Silent Circle has also discontinued its mail encryption service.
Email service Lavabit has suspended operations over concerns that the US government could spy on users of the service.
It had been reported that whistleblower Edward Snowden had been using the email service while he was based in Moscow Airport.
In a statement to customers, Lavabit owner Ladar Levison said that he had been forced to make a difficult decision – become complicit in crimes against the American people or walk away from nearly ten years of hard work by shutting the email service down.
"After significant soul searching, I have decided to suspend operations," he said. "I wish that I could legally share with you the events that led to my decision. I cannot. I feel you deserve to know what’s going on–the first amendment is supposed to guarantee me the freedom to speak out in situations like this.
"Unfortunately, Congress has passed laws that say otherwise. As things currently stand, I cannot share my experiences over the last six weeks, even though I have twice made the appropriate requests."
Levison has already started preparing the paperwork needed to continue in what he described as the fight for the Constitution in the Fourth Circuit Court of Appeals.
"A favourable decision would allow me resurrect Lavabit as an American company," he added. "This experience has taught me one very important lesson – without congressional action or a strong judicial precedent, I would strongly recommend against anyone trusting their private data to a company with physical ties to the United States."
Following the suspension of the service, encryption provider Silent Circle has also taken action, discontinuing its Silent Mail service in order to prevent spying.

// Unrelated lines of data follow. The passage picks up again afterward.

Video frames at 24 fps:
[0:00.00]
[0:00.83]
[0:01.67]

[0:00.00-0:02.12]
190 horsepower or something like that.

The security firm explained that it has originally designed its phone, video, and text services (Silent Phone, Text and Eyes) to be completely end-to-end secure with all cryptography done on the clients and our exposure to your data to be nil.

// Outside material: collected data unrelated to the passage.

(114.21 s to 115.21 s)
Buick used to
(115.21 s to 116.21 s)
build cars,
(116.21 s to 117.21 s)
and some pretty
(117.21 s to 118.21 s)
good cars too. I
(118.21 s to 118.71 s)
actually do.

"Silent Mail has thus always been something of a quandary for us," the company explained in a post on its website. "Email that uses standard Internet protocols cannot have the same security guarantees that real-time communications has. There are far too many leaks of information and metadata intrinsically in the email protocols themselves. Email as we know it with SMTP, POP3, and IMAP cannot be secure.

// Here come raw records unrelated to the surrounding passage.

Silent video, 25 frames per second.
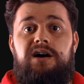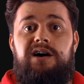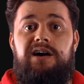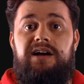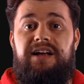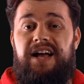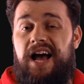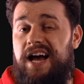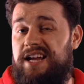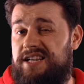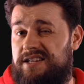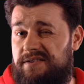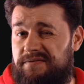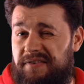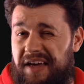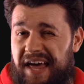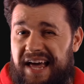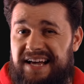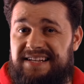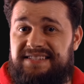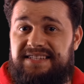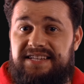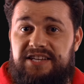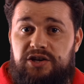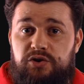kind of
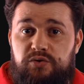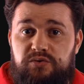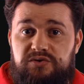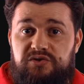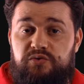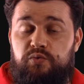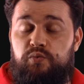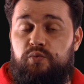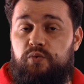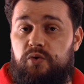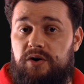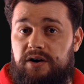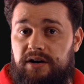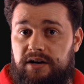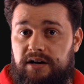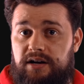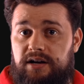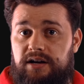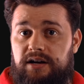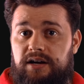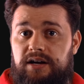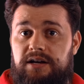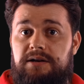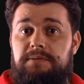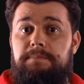execute work
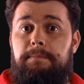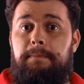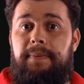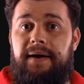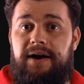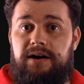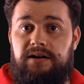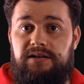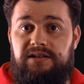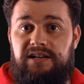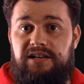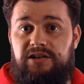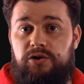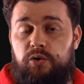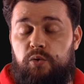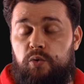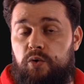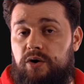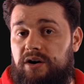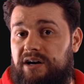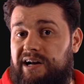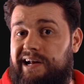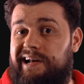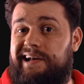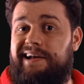in parallel
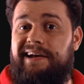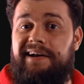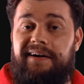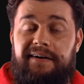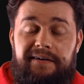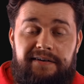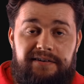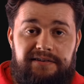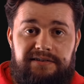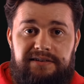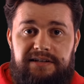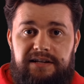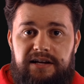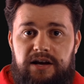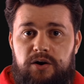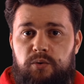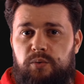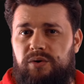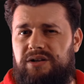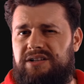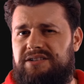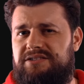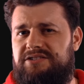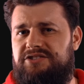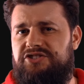or concurrently.
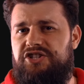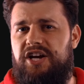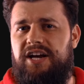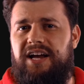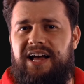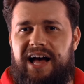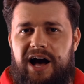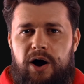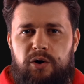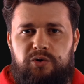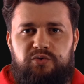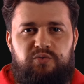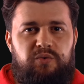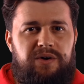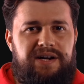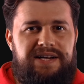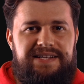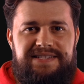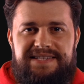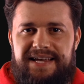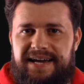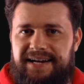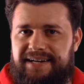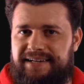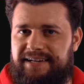We'll check out what
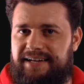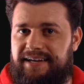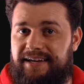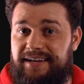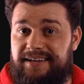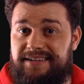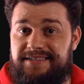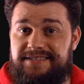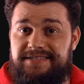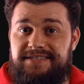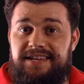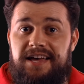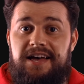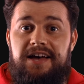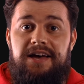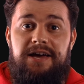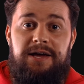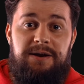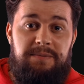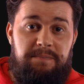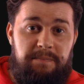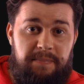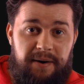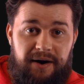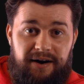exactly is
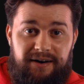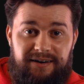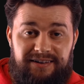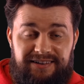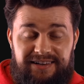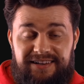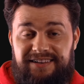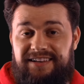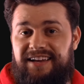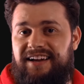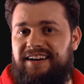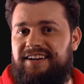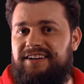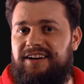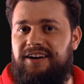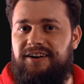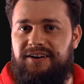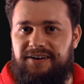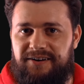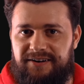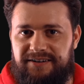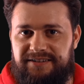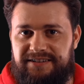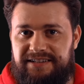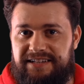in parallel and
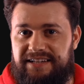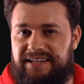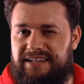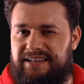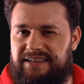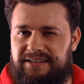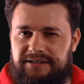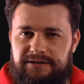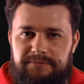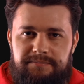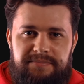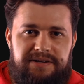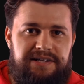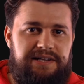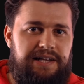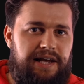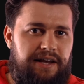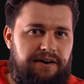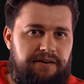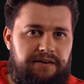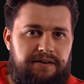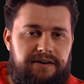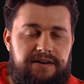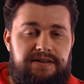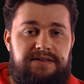concurrently a little bit
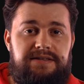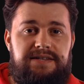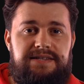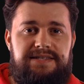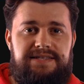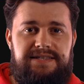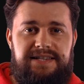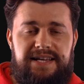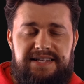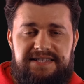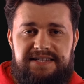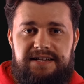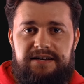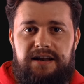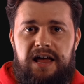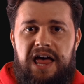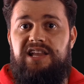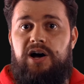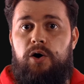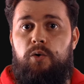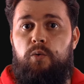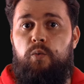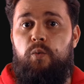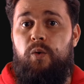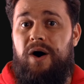later in this lesson.
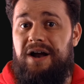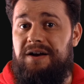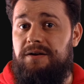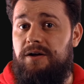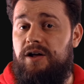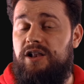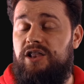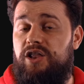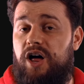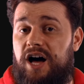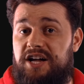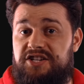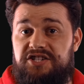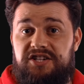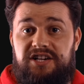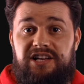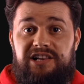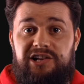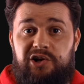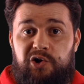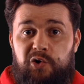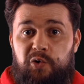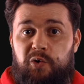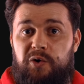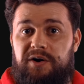Now, one
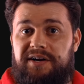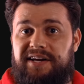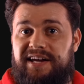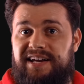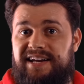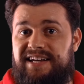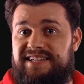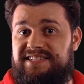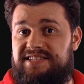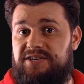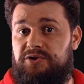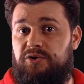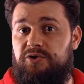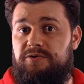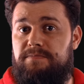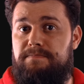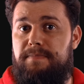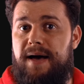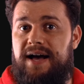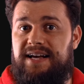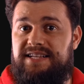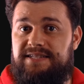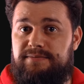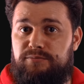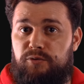logical core can execute
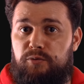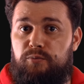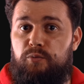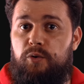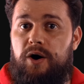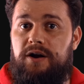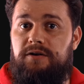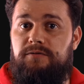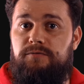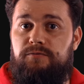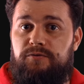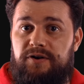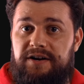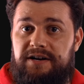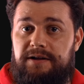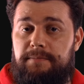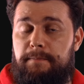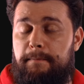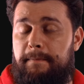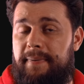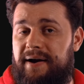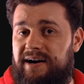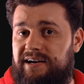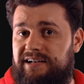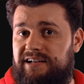maximum 1 thread
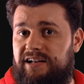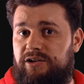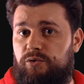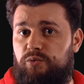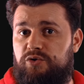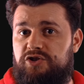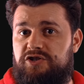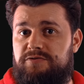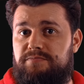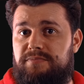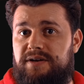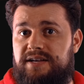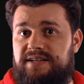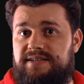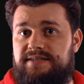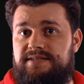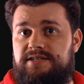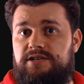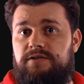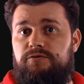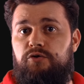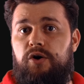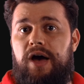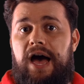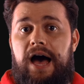in parallel, which means
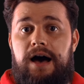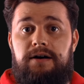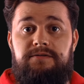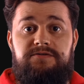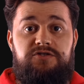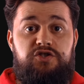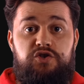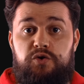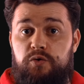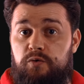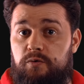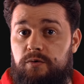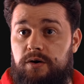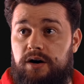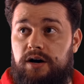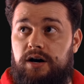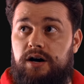if you have 2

"And yet, many people wanted it. Silent Mail has similar security guarantees to other secure email systems, and with full disclosure, we thought it would be valuable.
"However, we have reconsidered this position. We’ve been thinking about this for some time, whether it was a good idea at all."
After hearing that Lavabit had been suspended, Silent Circle said it saw "the writing on the wall."
"We have decided that it is best for us to shut down Silent Mail," the company’s statement added. "We have not received subpoenas, warrants, security letters, or anything else by any government, and this is why we are acting now.
"We’ve been debating this for weeks, and had changes planned starting next Monday. We’d considered phasing the service out, continuing service for existing customers, and a variety of other things up until today. It is always better to be safe than sorry, and with your safety we decided that in this case the worst decision is no decision.
"We are still working on innovative ways to improve secure communications. Silent Mail was a good idea at the time, and that time has passed."